SACO DE LIXO >> Carla Dias
Está chovendo há horas. Ensaiei colocar blusa e calça, mas está esse friozinho delícia, do qual andava sentindo tanta falta. Hoje é quarta, apesar de eu ter me pegado chamando este dia de sexta insana. Fiz isso três ou quatro vezes, neste hoje, quarta.
Tenho preferência pelo insano. O sensabor é pior. No entanto, prefiro o insano que não seja feito aqueles valentões de pátio de escola, sabe? Que passam a rasteira nos seus desafetos, oferecendo tombos e horas de autoquestionamento às suas vítimas: pra que sirvo mesmo? Prefiro o insano que desarranja o dia, e, entre um desapontamento e um palavrão, a falta de ar, diante da descoberta de quão errado ele pode estar sobre determinada certeza, oferece um daqueles alívios que fazem a vida valer a pena. Aquele que vem em forma da compreensão de que também ele está sujeito a errar. Às vezes, é possível aprender com ele. Em dias de improváveis surpresas, pode ser que o insano também aprenda com você.
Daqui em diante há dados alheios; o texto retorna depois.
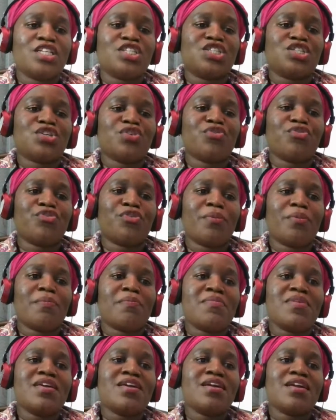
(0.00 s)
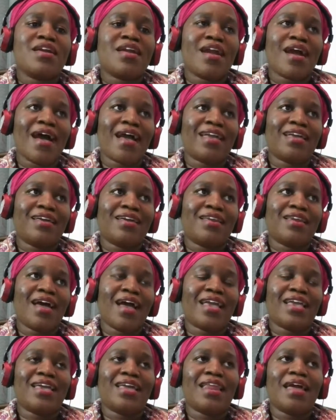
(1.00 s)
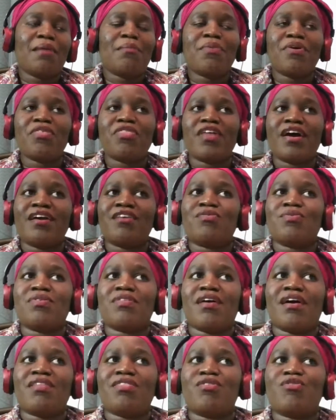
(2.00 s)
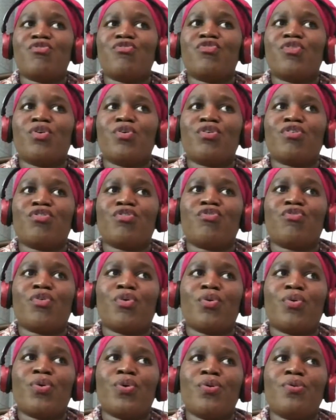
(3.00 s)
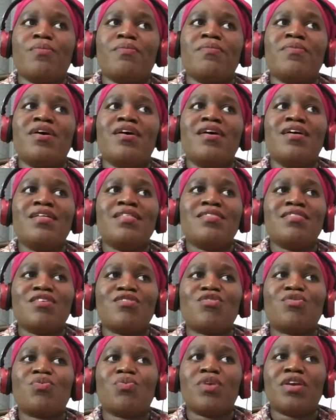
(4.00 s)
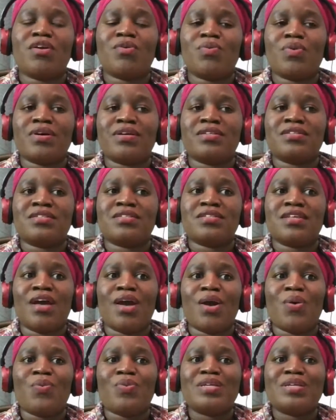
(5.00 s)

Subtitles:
So for me, I can empathize with other folks for whom this week was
A chuva, o frio, o café de daqui a pouco. Está anoitecendo e tenho de levar o lixo para fora, mas estou negociando comigo mesma: por que não amanhã? Deixa pra amanhã!
Penso nas vezes em que me perguntei: por que não deixar para amanhã? E então, sorri, achando-me danadamente sábia, decidida a não sair do apartamento. Não saí e não teve amanhã para dizer o queria, para ser quem poderia me tornar, para conquistar o que era possível, para declarar meus desejos e apreciação, encarar desafios necessários, aprender um pouco mais sobre mim e sobre os que me interessam.
Por que insistimos em nos orientar pela falsa sensação de que temos todo o tempo do mundo?
Não temos.
No cenário atual, ir até ali, para lidar com o essencial, é como dar uma volta pelo quarteirão. É saber que ainda existe calçada, rua, semáforo, gente. Que o sapato ainda cabe nos pés, que você sente falta do mundo sem atualizações dramáticas sobre quantas pessoas deixaram de existir, porque muitos confundiram festas com item essencial, ou porque simplesmente foram incapazes de pensar no outro. É não saber quanto tempo a vista da janela será a mesma, porque pouco tem sido consistente, nos últimos meses.
Ao levar o lixo para fora, podemos nos redescobrir nesse novo tempo, em muitos aspectos: financeiro, emocional, social. Aprendermos, de vez, que respirar é preciso, mesmo que uns e outros não pensem da mesma forma, apesar de este ser um daqueles fatos que são fatos de fato, e de os próprios cogitarem a possibilidade para todos os outros, exceto para eles mesmos.
Quem negaria a eles os pulmões em pleno funcionamento?
Respire.
Já sugeri isso em algum outro texto [clique aqui para ler]. Havia mais poesia nele, mas não se engane, porque não havia mais leveza. Porque respirar, sendo imprescindível, vem com uma lista de afazeres e favores que devemos prestar à realidade, ela que também serve a uma variedade de falhas: de comunicação, na manutenção, de caráter...
Então, que melhor é que eu me sirva do hoje e das tarefas rotineiras que o preenchem com reflexões que dizem nada que já não tenha sido dito. De inédito, um feito. Precisarei dos pulmões para realizá-lo.
Desço as escadas do prédio, saco de lixo na mão.
Respiro.
Imagem © Aninha Apolinário, divulgação do livro Estopim (sic/2012)
Comentários
velhos hábitos ...te ler e te sentir o gosto do mais profundo
coisas imutáveis...ninguém é responsável
Beleza de texto!
Branco, a vida anda mais misteriosa do que nunca, não? Ainda que escancarada, parece que, às vezes, enxergar é meio que um superpoder que não temos. Beijos!
Zoraya, obrigada pelo adjetivo. 😊 Beijos!
Albir, você resumiu tudo em uma frase. Obrigada! Beijos!